Это было восхитительно. Спина у Кайи побагровела. Мою жгло от боли. На полу возле сауны я заметил выпавшую из моих брюк визитку Олева. Мы со смехом прочли: Диско, Баар, Саун — 24 ч.
— Так, детка. И где же дискотека?
— Вместо дискотеки я спою тебе песню. Эстонскую, старинную. Раньше мы пели ее тайком, и кто-нибудь обязательно дежурил у входа: вдруг подкрадется шпион или явится незваный гость. Тогда нас могли арестовать и отправить в лагеря за пропаганду национализма.
— За пропаганду? Ого. Смело с вашей стороны.
— Нет. Что ты хочешь сказать? Что нам не обязательно было петь?
И там же, в предбаннике, завернувшись в полотенце, она тихонько запела. Мне даже стало страшно: оказывается, я почти напрочь забыл, что способна выразить музыка.
Я остался ночевать в баньке, а Кайя вернулась в дом, что меня совсем не удивило. Сначала я взялся за «Анну Каренину». Потом поработал над партитурой; вдохновленный старинной песней, которую пела Кайя, приписал еще несколько тактов, но затем стер. До глубокой ночи где-то поблизости ухала сова.

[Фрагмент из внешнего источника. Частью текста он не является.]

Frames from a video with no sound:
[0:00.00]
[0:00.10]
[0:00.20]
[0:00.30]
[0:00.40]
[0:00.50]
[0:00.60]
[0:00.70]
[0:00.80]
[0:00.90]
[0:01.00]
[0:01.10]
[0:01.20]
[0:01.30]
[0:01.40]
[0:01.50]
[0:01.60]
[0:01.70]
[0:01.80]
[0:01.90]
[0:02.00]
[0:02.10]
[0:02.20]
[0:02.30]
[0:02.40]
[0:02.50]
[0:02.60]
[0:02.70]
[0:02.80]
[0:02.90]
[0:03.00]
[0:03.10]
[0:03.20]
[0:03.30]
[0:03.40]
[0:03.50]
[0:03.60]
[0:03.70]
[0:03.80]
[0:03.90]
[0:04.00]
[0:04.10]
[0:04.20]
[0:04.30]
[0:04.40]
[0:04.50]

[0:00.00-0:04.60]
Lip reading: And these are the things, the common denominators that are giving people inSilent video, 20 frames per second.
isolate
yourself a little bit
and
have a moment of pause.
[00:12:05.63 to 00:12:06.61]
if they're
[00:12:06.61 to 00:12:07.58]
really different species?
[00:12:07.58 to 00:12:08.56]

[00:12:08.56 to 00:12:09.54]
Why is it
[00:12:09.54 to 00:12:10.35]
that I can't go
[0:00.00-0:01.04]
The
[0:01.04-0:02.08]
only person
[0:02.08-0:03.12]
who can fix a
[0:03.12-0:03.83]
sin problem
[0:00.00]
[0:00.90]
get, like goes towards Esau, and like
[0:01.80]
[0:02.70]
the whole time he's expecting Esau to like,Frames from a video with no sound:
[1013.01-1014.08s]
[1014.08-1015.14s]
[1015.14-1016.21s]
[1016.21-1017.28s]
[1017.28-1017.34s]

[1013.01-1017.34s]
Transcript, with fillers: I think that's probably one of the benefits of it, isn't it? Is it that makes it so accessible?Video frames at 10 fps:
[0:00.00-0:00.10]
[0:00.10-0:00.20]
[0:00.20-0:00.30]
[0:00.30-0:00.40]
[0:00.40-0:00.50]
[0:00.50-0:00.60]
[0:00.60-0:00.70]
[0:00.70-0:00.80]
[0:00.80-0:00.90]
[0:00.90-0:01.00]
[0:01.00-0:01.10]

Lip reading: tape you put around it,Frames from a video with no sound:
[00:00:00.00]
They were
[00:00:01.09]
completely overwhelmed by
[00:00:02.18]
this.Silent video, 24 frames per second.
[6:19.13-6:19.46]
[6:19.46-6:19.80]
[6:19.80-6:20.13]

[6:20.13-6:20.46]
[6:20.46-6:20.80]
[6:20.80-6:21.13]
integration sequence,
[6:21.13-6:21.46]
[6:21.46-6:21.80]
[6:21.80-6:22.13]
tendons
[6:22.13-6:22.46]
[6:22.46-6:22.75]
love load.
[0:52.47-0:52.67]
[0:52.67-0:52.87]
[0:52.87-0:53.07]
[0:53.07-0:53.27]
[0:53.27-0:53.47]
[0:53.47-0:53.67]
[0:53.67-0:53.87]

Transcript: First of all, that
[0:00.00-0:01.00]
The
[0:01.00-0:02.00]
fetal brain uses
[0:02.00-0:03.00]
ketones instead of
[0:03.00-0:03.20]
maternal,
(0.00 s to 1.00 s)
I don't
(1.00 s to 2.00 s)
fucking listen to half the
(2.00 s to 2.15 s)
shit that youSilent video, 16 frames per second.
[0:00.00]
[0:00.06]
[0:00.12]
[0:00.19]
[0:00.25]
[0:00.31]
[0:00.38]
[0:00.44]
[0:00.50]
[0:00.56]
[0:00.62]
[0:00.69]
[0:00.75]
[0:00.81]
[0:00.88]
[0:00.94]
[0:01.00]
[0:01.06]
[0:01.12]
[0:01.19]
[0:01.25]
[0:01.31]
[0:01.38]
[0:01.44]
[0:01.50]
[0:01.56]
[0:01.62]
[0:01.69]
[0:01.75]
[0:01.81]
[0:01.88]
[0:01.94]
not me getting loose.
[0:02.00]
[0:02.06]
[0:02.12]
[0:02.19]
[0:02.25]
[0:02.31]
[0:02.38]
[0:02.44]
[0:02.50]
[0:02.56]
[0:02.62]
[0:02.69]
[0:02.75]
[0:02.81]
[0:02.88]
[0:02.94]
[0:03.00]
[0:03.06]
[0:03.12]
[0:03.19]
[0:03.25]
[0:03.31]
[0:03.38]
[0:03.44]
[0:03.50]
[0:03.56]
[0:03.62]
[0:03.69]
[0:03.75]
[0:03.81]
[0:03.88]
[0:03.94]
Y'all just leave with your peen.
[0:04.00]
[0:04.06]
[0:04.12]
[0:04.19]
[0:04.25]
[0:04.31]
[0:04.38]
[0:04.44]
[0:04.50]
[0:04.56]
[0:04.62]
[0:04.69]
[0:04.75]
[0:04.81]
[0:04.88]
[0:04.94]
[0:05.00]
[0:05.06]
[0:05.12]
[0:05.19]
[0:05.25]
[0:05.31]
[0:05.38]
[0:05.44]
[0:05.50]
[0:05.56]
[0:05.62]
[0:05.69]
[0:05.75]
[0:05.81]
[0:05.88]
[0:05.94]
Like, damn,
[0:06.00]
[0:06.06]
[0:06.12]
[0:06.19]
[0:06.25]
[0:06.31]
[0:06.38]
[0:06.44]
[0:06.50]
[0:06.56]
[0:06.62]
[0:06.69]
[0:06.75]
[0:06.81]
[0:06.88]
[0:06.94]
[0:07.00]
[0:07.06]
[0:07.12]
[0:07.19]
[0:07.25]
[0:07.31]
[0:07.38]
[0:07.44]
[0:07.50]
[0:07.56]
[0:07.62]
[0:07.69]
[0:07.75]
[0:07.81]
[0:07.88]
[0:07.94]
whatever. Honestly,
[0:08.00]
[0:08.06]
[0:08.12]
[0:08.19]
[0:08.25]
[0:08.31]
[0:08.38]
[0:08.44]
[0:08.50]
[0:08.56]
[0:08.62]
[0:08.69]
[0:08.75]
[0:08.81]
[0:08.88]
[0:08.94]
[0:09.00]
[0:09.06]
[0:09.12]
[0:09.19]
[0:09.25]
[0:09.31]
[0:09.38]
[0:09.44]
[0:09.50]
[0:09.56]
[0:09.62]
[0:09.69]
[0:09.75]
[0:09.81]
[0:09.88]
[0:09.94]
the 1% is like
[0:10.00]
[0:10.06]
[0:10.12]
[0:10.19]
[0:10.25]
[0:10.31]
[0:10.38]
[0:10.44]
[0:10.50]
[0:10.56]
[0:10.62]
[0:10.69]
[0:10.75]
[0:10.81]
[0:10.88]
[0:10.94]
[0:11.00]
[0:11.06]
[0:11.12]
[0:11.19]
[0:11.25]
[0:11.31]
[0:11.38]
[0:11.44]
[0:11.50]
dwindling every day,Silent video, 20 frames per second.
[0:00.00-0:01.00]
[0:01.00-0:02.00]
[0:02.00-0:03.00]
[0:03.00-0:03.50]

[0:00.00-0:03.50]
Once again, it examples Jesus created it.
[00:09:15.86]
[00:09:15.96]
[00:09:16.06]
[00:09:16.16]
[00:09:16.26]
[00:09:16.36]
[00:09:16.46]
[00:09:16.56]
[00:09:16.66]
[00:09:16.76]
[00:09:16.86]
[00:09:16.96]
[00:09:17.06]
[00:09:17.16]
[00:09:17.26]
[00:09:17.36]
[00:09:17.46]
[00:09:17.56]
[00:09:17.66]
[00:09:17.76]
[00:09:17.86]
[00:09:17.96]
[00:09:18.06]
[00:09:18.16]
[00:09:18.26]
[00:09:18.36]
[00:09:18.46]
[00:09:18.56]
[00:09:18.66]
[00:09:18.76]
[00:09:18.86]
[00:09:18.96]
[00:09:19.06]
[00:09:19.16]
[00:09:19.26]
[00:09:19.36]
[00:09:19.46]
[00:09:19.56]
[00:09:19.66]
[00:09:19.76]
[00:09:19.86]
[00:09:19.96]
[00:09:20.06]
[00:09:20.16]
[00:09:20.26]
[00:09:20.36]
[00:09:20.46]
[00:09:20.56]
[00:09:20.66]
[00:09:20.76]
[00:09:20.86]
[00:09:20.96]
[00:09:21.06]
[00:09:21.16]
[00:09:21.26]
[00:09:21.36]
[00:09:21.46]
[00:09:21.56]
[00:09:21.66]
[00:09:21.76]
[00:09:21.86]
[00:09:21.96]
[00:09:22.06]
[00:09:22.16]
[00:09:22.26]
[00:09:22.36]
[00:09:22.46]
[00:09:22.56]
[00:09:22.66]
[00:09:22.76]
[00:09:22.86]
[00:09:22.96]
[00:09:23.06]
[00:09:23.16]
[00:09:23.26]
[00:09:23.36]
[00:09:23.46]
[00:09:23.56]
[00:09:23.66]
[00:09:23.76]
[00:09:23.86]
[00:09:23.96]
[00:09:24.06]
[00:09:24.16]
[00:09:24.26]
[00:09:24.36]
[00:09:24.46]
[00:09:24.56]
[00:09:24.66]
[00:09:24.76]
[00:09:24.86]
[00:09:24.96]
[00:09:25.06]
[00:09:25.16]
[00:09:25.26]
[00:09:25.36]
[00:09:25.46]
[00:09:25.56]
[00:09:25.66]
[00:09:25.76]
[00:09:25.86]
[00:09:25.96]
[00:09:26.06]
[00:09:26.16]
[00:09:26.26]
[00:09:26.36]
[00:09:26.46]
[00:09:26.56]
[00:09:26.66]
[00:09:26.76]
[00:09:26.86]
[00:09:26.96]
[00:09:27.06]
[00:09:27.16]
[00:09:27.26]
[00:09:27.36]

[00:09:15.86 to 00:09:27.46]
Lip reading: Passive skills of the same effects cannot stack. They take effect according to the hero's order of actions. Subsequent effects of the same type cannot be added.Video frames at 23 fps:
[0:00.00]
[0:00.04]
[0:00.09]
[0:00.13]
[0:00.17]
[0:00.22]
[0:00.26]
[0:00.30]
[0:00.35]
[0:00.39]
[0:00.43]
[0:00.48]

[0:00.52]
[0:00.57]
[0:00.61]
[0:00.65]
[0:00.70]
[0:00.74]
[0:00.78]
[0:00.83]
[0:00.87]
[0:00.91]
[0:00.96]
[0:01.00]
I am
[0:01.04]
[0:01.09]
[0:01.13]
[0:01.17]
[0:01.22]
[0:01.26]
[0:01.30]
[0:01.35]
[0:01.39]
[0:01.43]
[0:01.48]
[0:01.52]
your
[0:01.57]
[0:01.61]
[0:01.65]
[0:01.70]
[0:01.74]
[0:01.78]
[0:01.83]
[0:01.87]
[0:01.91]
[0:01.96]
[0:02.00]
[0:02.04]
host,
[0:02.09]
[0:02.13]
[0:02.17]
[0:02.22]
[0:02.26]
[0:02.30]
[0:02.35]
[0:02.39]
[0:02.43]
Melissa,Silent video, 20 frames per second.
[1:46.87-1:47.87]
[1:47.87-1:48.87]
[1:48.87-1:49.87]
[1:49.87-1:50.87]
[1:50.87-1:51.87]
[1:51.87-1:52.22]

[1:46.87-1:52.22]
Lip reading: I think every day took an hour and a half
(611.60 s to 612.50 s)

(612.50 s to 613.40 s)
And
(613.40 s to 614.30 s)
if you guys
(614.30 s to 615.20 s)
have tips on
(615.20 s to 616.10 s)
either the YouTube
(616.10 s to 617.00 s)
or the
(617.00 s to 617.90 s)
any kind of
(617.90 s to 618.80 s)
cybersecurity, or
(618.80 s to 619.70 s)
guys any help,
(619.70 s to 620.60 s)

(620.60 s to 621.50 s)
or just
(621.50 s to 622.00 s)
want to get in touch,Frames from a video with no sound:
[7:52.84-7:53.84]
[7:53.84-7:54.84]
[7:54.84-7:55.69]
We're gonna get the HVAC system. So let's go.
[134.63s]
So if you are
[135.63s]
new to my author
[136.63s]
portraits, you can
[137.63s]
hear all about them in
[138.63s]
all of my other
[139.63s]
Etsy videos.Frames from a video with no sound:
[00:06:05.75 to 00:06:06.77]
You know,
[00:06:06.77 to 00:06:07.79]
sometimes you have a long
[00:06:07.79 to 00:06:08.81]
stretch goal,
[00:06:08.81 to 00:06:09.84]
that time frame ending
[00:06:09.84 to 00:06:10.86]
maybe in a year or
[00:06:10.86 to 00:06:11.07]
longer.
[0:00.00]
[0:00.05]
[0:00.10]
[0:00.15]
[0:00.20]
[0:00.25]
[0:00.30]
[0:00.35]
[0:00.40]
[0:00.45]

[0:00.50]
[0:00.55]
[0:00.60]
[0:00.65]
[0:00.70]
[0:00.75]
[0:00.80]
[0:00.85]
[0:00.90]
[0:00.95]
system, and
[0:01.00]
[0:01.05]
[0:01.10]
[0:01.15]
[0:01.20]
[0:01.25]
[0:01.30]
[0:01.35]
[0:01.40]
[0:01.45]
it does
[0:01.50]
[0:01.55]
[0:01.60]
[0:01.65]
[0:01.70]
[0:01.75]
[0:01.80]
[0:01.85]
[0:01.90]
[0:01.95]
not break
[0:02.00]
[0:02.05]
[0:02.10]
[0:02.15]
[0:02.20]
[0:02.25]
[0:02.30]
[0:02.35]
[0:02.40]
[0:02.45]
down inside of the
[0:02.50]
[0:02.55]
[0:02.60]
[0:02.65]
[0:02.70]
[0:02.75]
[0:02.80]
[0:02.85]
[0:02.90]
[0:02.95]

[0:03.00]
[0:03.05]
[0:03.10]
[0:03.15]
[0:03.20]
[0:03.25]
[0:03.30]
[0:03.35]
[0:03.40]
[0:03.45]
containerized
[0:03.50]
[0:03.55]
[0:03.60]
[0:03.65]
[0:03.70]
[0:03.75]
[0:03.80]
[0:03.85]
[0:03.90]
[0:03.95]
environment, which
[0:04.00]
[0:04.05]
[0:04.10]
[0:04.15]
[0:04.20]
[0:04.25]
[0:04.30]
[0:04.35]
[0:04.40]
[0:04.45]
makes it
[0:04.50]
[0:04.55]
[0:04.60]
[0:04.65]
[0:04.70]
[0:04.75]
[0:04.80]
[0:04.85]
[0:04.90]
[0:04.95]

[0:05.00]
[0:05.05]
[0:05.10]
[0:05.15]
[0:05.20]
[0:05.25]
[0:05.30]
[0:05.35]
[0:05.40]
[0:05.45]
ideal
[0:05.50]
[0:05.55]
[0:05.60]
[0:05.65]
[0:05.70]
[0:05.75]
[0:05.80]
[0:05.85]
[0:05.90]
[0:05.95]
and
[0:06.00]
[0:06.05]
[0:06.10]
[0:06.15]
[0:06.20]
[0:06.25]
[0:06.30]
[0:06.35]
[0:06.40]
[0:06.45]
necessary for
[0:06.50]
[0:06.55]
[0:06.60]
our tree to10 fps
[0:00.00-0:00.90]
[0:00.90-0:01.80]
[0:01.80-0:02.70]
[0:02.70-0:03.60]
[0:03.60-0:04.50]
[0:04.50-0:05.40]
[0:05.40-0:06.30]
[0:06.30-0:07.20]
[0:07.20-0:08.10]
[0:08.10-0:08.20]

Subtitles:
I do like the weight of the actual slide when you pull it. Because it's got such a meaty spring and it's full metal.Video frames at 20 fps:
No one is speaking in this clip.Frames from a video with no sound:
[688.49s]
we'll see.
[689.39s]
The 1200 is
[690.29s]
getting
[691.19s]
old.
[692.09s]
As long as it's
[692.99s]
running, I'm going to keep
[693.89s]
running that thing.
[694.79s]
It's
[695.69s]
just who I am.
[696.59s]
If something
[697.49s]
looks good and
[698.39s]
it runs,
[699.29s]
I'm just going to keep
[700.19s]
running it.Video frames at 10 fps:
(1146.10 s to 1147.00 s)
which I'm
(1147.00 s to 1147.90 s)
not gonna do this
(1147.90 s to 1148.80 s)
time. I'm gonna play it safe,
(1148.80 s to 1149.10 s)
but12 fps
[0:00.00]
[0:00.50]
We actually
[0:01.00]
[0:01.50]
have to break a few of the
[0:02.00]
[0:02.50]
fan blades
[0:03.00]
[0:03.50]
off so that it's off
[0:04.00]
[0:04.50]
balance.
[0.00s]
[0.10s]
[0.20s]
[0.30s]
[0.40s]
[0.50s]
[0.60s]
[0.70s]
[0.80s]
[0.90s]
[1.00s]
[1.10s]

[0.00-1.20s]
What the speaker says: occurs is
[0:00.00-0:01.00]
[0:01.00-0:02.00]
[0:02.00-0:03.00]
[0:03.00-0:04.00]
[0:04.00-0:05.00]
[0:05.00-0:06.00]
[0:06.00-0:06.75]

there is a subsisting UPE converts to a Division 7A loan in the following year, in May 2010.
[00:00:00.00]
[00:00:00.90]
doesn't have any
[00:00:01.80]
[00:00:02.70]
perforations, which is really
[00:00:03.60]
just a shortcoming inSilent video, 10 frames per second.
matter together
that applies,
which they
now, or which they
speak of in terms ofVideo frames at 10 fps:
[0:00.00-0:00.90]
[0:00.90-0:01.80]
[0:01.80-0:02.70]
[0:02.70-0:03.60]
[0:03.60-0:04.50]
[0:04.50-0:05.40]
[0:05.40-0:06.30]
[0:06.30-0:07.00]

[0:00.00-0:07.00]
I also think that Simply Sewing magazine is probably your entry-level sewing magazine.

Наутро я проснулся чуть свет и пошел в одиночку побродить вокруг крошечного, пустынного, заросшего камышом заливчика. Над ним летали журавли, в камышах плескались мелкие, непроглядно черные волны. В голову приходили какие-то замыслы, диатонические пассажи, которые можно было бы осторожно ввести в сочинение. Когда я вернулся, Кайи все еще не было. Я ждал ее час, стараясь подавить беспокойство, и вдруг услышал хруст гравия под велосипедными шинами. Она привезла корзину, в которой было молоко, хлеб и мюсли финского производства. Я порывался заплатить за провизию, но от денег она наотрез отказалась.
Покончив с поздним завтраком, мы сели в низкие кресла — раскладной диван был сломан, — и немного почитали. Странно было молча читать рядом с Кайей, удивляло острое ощущение большей, чем когда-либо, близости с нею. Кайя начала с толстенной книги по языкознанию — по виду настоящий научный трактат. Потом взяла двуязычный томик Ахматовой — на русском и эстонском. К счастью, много лет назад я читал кое-какие стихи Ахматовой: собирался сочинить вокальное произведение о гласности, но так и не осуществил эту затею. Кресло мне попалось старое, обтрепанное и неудобное. В нем трудно было сосредоточиться на толстовской прозе. В одном я не сомневался: красотой Кайя ничуть не уступает Анне.